■ Supplied information
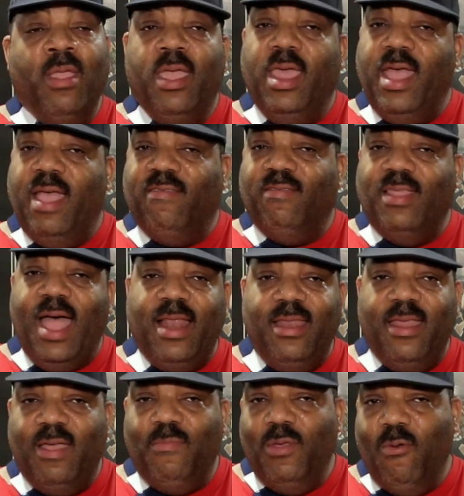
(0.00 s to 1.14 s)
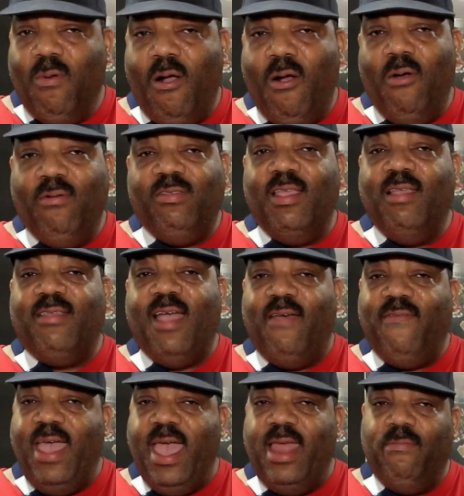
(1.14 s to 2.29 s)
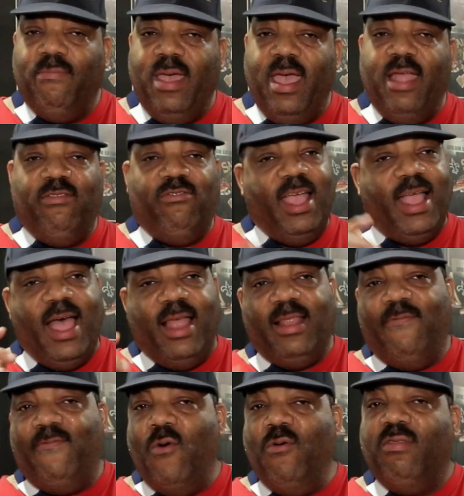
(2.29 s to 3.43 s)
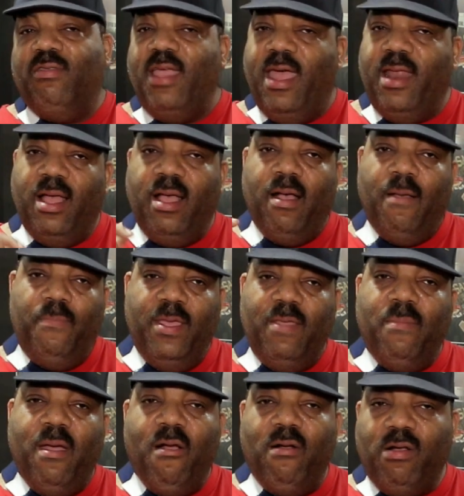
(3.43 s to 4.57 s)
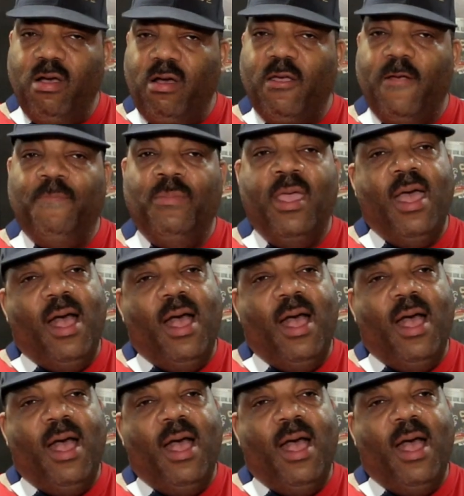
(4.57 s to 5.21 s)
It has not done me wrong since I've had it, man. Check out the folks at Pit Barrel Cooker.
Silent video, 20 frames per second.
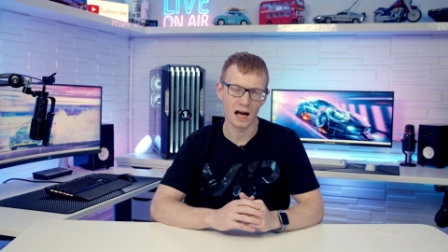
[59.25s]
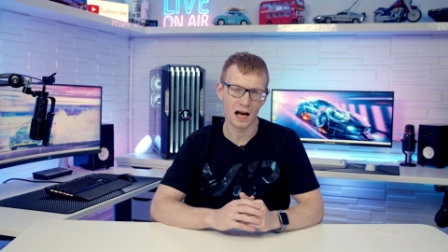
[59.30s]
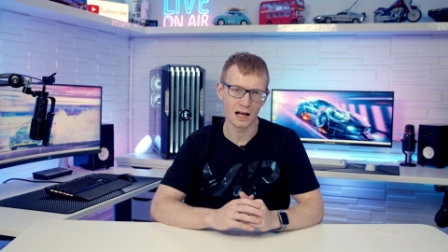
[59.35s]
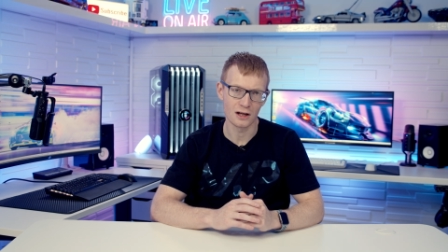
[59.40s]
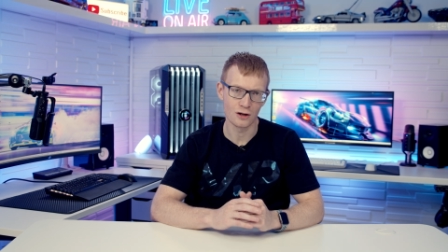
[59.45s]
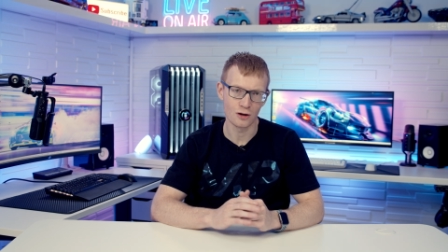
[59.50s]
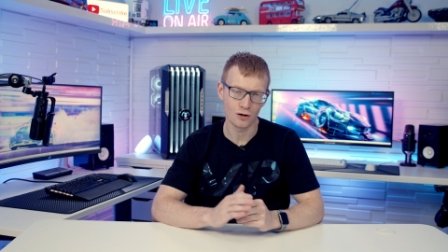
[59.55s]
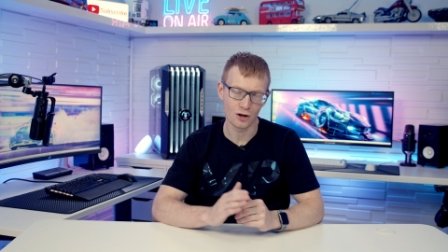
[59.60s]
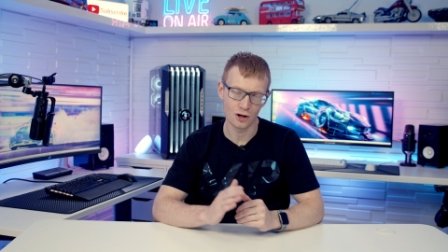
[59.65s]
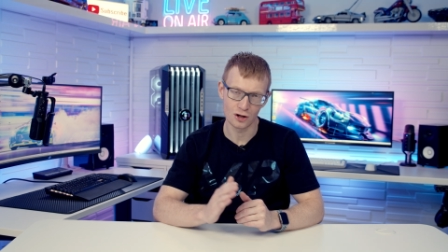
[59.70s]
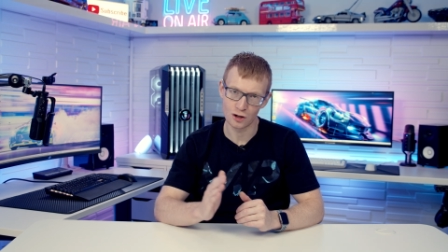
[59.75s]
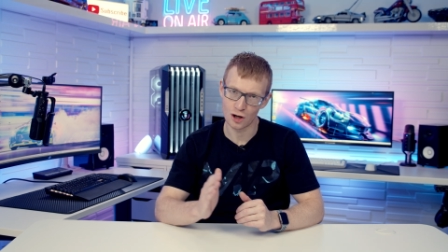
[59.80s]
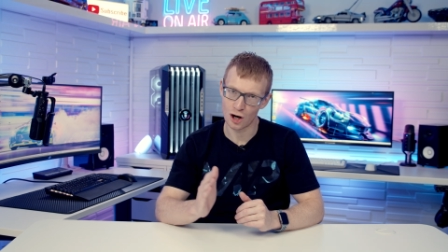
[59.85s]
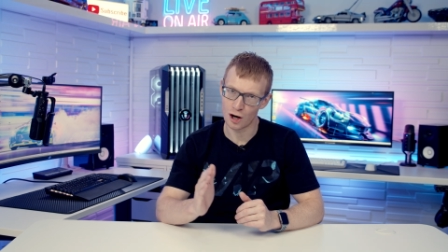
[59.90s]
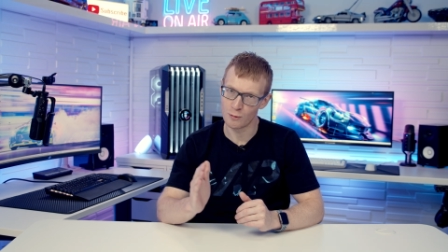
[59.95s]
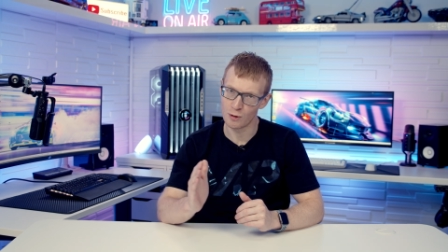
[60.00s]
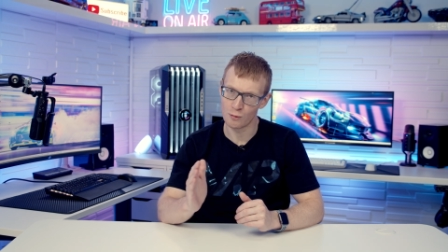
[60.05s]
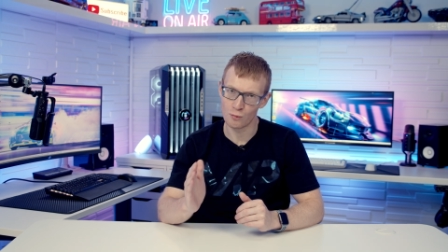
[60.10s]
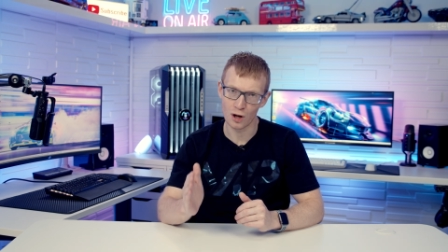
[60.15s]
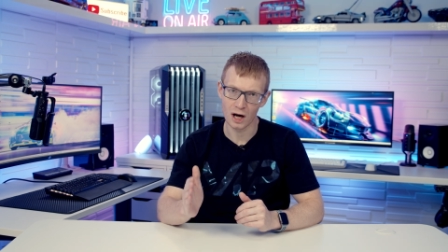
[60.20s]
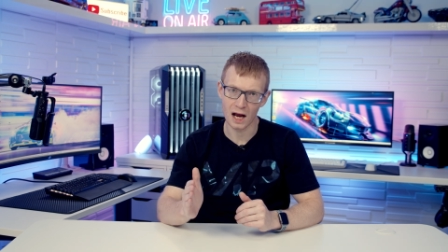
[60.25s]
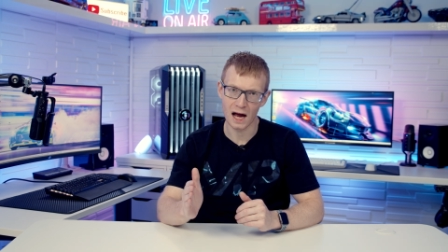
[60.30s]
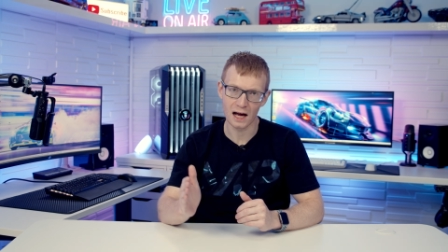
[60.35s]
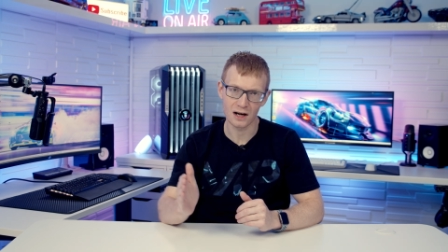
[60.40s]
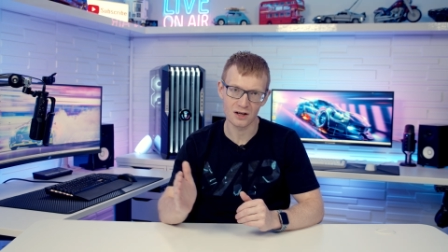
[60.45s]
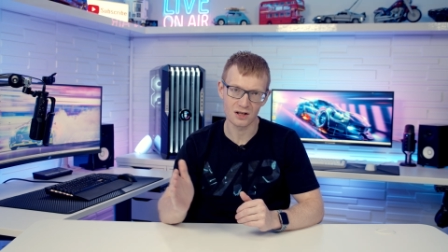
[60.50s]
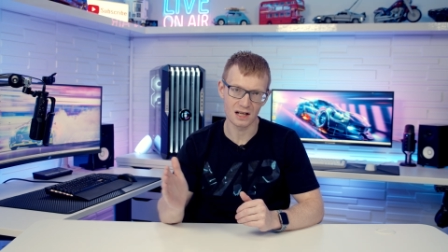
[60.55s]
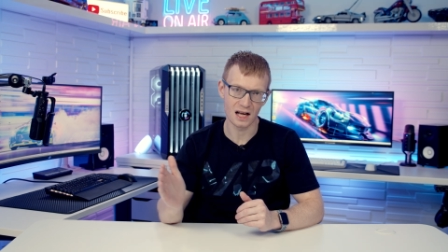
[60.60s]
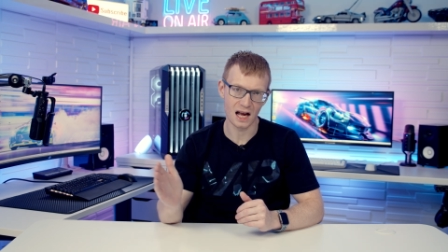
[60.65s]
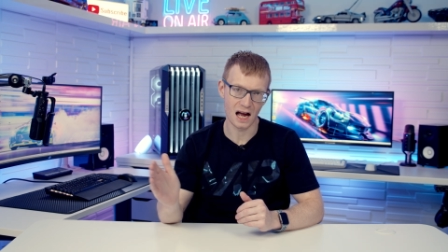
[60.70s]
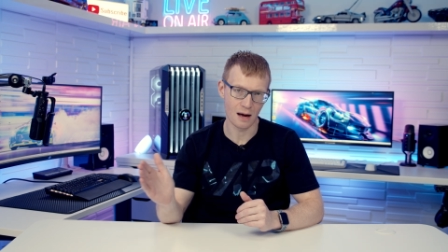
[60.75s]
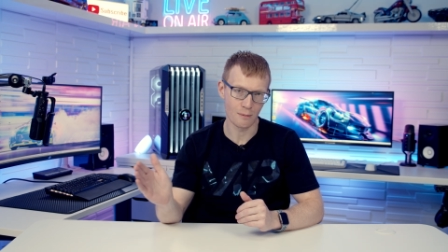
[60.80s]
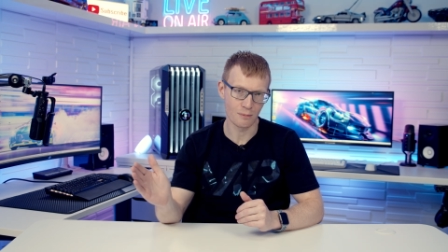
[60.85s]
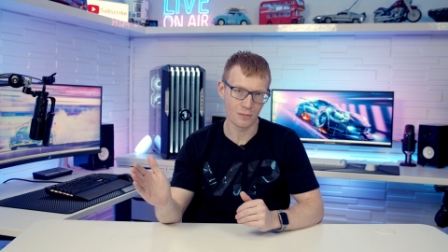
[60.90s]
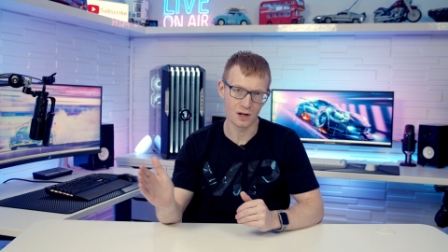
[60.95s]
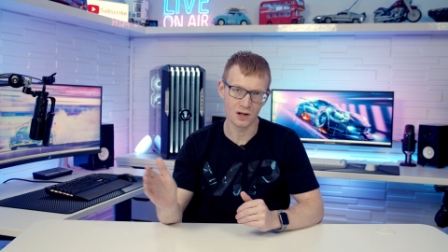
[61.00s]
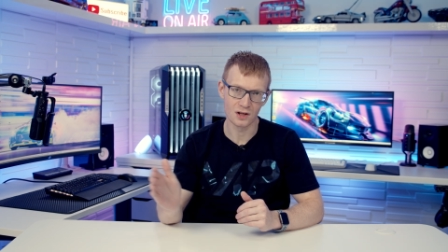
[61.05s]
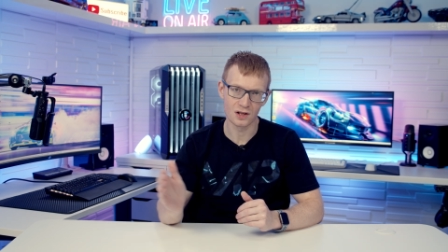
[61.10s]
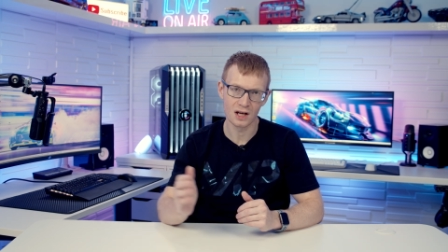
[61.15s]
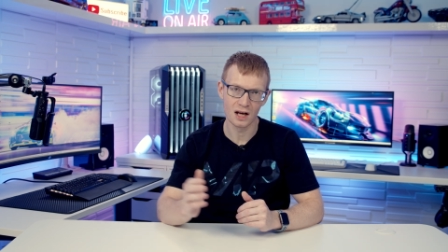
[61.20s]
And you're going to determine what actually
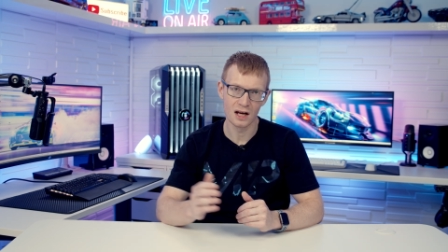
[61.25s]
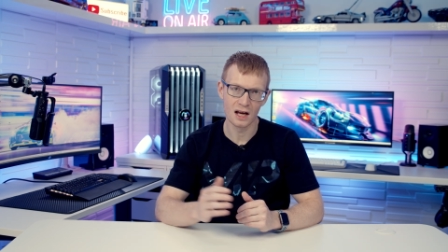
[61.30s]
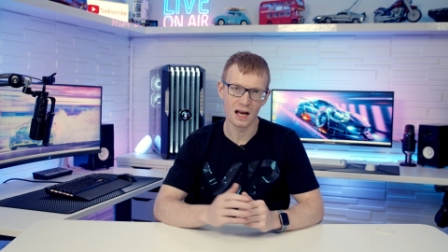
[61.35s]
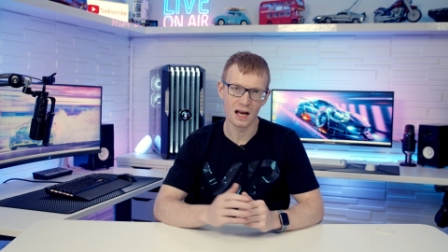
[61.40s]
happens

■ Brief
Give the listing again exactly, but omit each image.

■ Your solution
(0.00 s to 1.14 s)
(1.14 s to 2.29 s)
(2.29 s to 3.43 s)
(3.43 s to 4.57 s)
(4.57 s to 5.21 s)
It has not done me wrong since I've had it, man. Check out the folks at Pit Barrel Cooker.
Silent video, 20 frames per second.
[59.25s]
[59.30s]
[59.35s]
[59.40s]
[59.45s]
[59.50s]
[59.55s]
[59.60s]
[59.65s]
[59.70s]
[59.75s]
[59.80s]
[59.85s]
[59.90s]
[59.95s]
[60.00s]
[60.05s]
[60.10s]
[60.15s]
[60.20s]
[60.25s]
[60.30s]
[60.35s]
[60.40s]
[60.45s]
[60.50s]
[60.55s]
[60.60s]
[60.65s]
[60.70s]
[60.75s]
[60.80s]
[60.85s]
[60.90s]
[60.95s]
[61.00s]
[61.05s]
[61.10s]
[61.15s]
[61.20s]
And you're going to determine what actually
[61.25s]
[61.30s]
[61.35s]
[61.40s]
happens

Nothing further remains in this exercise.